U.S. Army Photo by Patrick Bay

Throughout its natural history, the waters of the Chicago River fed Lake Michigan until a monumental project in 1900 altered the river to reverse the flow away from the lake. The new course would flush the water south, bringing along with it the waste of Chicago – stormwater runoff, garbage, industrial waste, and sometimes raw sewage.

How to manage storm waters in an impervious urban environment would continue to be the dominant engineering challenge in Chicago for several more decades, due in part to Chicago’s stormwater conveyance pipes being combined with wastewater and sewage pipes. The combined sewers are easily overwhelmed during heavy rain events, causing backflow into the basements of residents and businesses and overflow into city streets and highways.
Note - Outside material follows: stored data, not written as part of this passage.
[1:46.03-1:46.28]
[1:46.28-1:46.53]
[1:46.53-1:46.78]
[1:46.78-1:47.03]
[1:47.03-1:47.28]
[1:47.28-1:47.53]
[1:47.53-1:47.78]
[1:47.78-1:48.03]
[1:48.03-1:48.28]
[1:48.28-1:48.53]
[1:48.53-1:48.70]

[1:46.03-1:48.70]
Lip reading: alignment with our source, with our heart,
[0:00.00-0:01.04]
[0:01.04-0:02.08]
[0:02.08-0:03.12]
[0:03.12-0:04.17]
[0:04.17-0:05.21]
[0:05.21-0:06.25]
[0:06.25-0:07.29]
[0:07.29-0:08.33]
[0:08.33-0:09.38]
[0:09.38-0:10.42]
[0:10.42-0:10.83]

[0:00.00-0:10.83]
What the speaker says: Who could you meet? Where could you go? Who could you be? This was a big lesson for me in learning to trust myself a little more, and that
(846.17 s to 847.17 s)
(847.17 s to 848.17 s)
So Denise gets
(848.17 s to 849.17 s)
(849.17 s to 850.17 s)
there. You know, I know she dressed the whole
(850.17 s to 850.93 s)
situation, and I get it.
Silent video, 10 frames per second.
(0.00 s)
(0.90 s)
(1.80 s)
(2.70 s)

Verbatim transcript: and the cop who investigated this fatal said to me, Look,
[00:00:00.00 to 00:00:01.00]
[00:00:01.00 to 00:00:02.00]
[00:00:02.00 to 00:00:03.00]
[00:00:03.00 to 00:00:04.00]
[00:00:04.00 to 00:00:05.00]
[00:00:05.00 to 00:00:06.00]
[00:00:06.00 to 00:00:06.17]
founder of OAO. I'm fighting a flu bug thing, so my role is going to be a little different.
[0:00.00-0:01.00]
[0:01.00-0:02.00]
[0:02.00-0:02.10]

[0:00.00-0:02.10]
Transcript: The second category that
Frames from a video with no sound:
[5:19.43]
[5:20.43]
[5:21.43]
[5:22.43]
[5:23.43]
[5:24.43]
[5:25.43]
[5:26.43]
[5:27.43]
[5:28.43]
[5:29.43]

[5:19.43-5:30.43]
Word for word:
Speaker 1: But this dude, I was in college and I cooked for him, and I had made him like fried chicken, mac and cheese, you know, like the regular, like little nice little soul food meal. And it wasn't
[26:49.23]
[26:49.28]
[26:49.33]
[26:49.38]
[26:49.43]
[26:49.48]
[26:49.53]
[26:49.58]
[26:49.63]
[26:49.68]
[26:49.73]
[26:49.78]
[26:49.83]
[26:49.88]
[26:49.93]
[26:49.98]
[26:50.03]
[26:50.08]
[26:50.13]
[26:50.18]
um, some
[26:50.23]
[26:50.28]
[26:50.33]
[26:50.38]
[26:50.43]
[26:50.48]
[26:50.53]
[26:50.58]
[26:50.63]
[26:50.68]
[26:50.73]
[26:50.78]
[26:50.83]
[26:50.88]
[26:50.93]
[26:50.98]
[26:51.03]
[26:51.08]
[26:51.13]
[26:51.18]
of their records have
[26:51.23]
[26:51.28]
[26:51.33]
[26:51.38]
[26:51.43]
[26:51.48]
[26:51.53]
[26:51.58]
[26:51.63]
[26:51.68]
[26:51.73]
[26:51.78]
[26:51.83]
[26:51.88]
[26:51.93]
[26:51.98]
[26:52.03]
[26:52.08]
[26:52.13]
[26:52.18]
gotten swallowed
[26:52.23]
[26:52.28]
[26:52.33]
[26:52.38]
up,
During massive storms, the combined sewers overflow into Lake Michigan, the drinking water source for millions of people.

In the 1970s, an environmental awakening would lead to the National Environmental Policy Act, the creation of the Environmental Protection Agency, and the passage of the Clean Air, Clean Water, and Endangered Species acts. These trends would also begin a new approach to how cities looked at their natural environment, to include the Chicago River.

TARP would be the new solution to the combined sewer engineering challenge, with USACE’s contribution being the massive McCook Reservoir to hold combined sewage overflow.

Now, more than 100 years after the river flow was reversed, and after completion of miles of tunnels and the McCook Reservoir, the Chicago River is cleaner and poised to see a greener future.

Because of TARP and restoration efforts, a growing ecosystem thrives throughout the river, with natural vegetation, fish and aquatic wildlife, and birds and other species that rely on the Chicago River as a way of life.